Tinnitus is the perception of sound when no actual external noise is present. While it is commonly referred to as “ringing in the ears,” tinnitus can manifest many different perceptions of sound, including buzzing, hissing, whistling, swooshing, and clicking. In some rare cases, tinnitus patients report hearing music. Tinnitus can be both an acute (temporary) condition or a chronic (ongoing) health malady.

Sensorineural hearing loss is a commonly accompanied by tinnitus. Some researchers believe that subjective tinnitus cannot exist without some prior damage to the auditory system. The underlying hearing loss can be the result of:


Age-related hearing loss (presbycusis) - Hearing often deteriorates as people get older, typically starting around the age of 60. This form of hearing loss tends to be bilateral (in both ears) and involve the sensory loss of high-frequency sounds. Age-related hearing loss explains, in part, why tinnitus is so prevalent among seniors.
Noise-induced hearing loss - Exposure to loud noises, either in a single traumatic experience or over time, can damage the auditory system and result in hearing loss and sometimes tinnitus as well. Traumatic noise exposure can happen at work (e.g. loud machinery), at play (e.g. loud sporting events, concerts, recreational activities), and/or by accident (e.g. a backfiring engine.) Noise induced hearing loss is sometimes unilateral (one ear only) and typically causes patients to lose hearing around the frequency of the triggering sound trauma.

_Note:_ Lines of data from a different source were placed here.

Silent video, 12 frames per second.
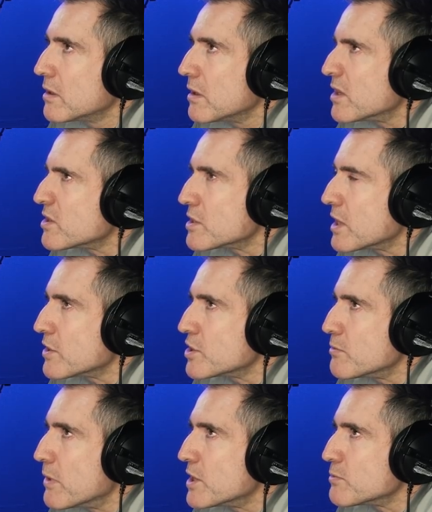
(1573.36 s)
That's just how she
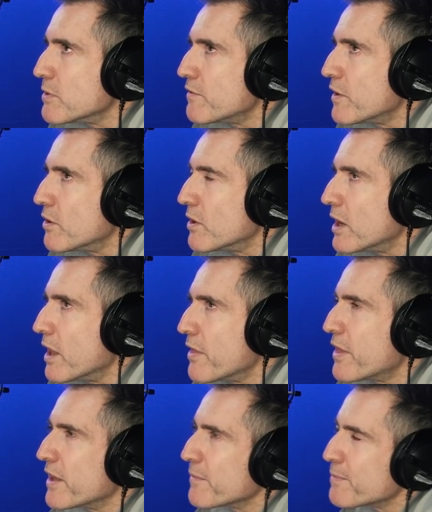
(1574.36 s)
makes me feel. And I
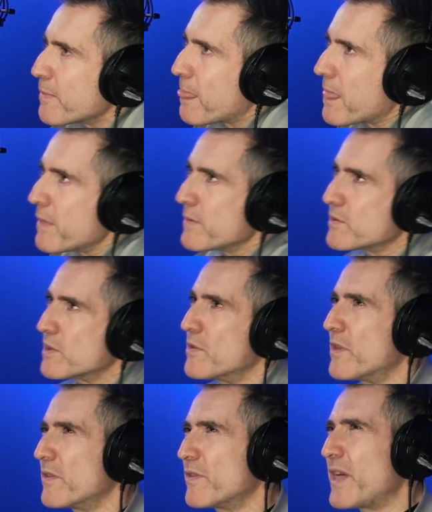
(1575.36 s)
think, so
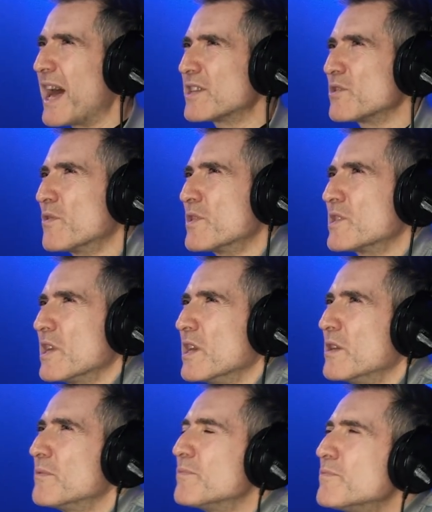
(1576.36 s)
that's
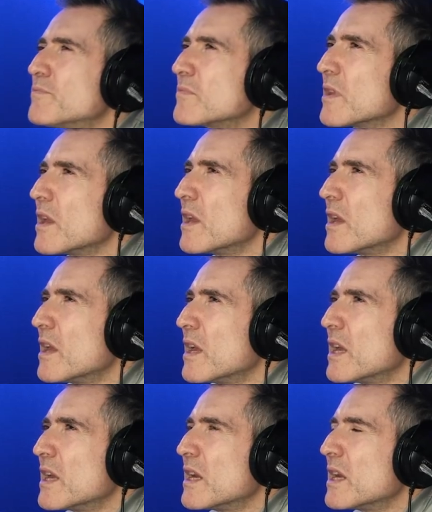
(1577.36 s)
obviously,
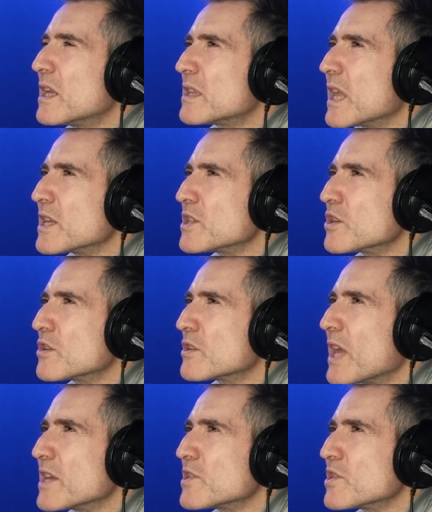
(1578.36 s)
that's
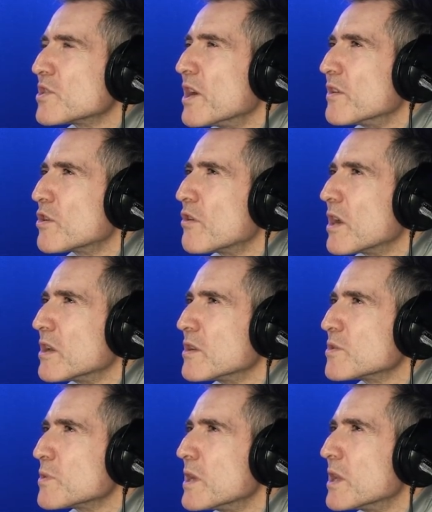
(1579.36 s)
a sign of
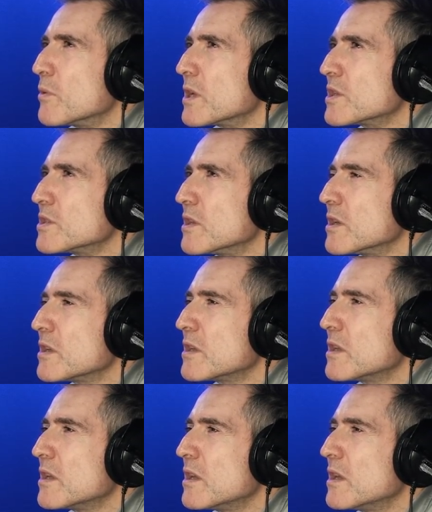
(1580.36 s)
greatness with anyone, isn't it?
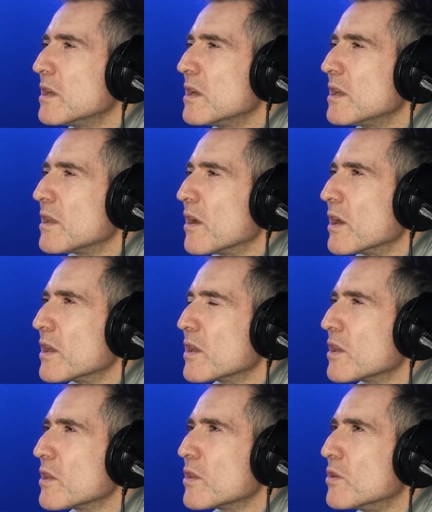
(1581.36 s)
Like,
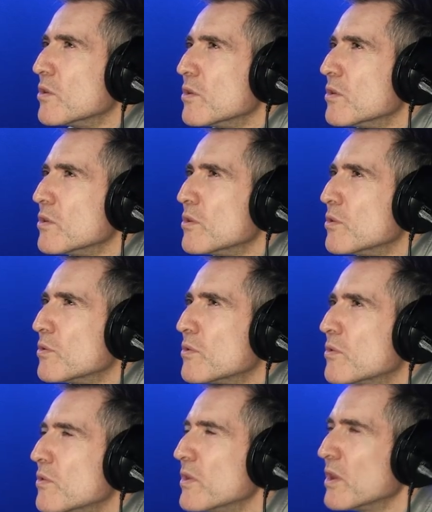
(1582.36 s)
yeah.
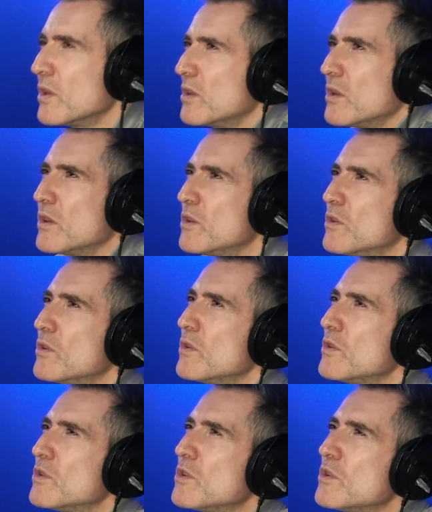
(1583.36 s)

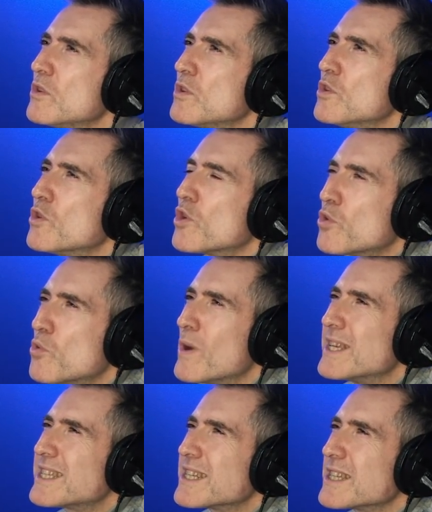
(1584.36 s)
you could
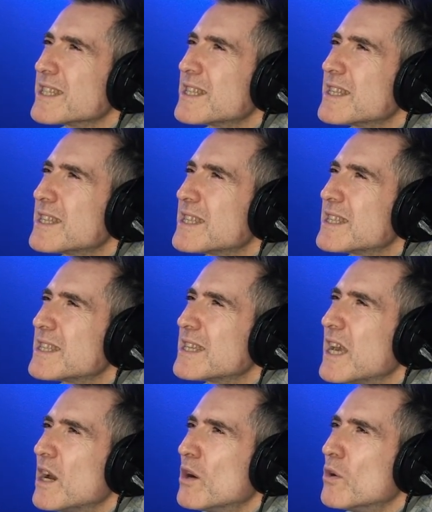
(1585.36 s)
always just
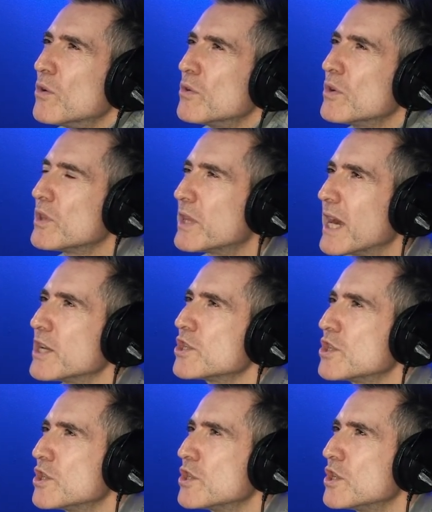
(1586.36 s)
tell that
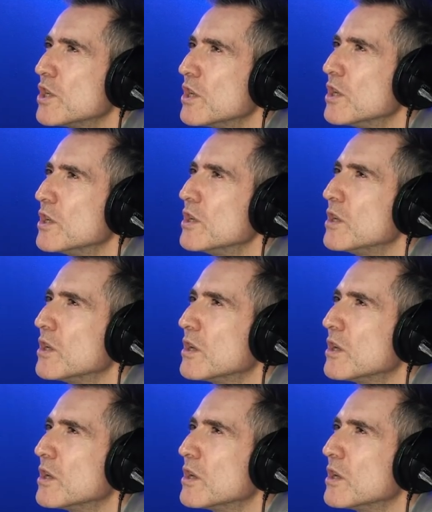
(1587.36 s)
she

In general, there are two types of tinnitus:
Subjective Tinnitus:
Head or ear noises that are perceivable only to the specific patient. Subjective tinnitus is usually traceable to auditory and neurological reactions to hearing loss, but can also be caused by an array of other catalysts. More than 99% of all tinnitus reported tinnitus cases are of the subjective variety.
Objective Tinnitus:
Head or ear noises that are audible to other people, as well as the patient. These sounds are usually produced by internal functions in the body’s circulatory (blood flow) and somatic (musculo-skeletal movement)  systems. Objective tinnitus is very rare, representing less than 1% of total tinnitus cases.


In general, there are three ways to describe a patient’s personal perception of the tinnitus sound:
Tonal Tinnitus: The perception of near-continuous sound (or overlapping sounds) with well-defined frequencies. The perceived volume of the tinnitus often fluctuates. Tonal tinnitus is generally associated with subjective tinnitus.
Pulsatile Tinnitus: The perception of pulsing sounds, often in-beat with the patient’s heartbeat. Pulsatile tinnitus is often associated with objective and somatic tinnitus.
Musical Tinnitus: The perception of music or singing, sometimes the same tune on a constant loop. Also known as Musical Ear Syndrome, Musical Tinnitus is very rare.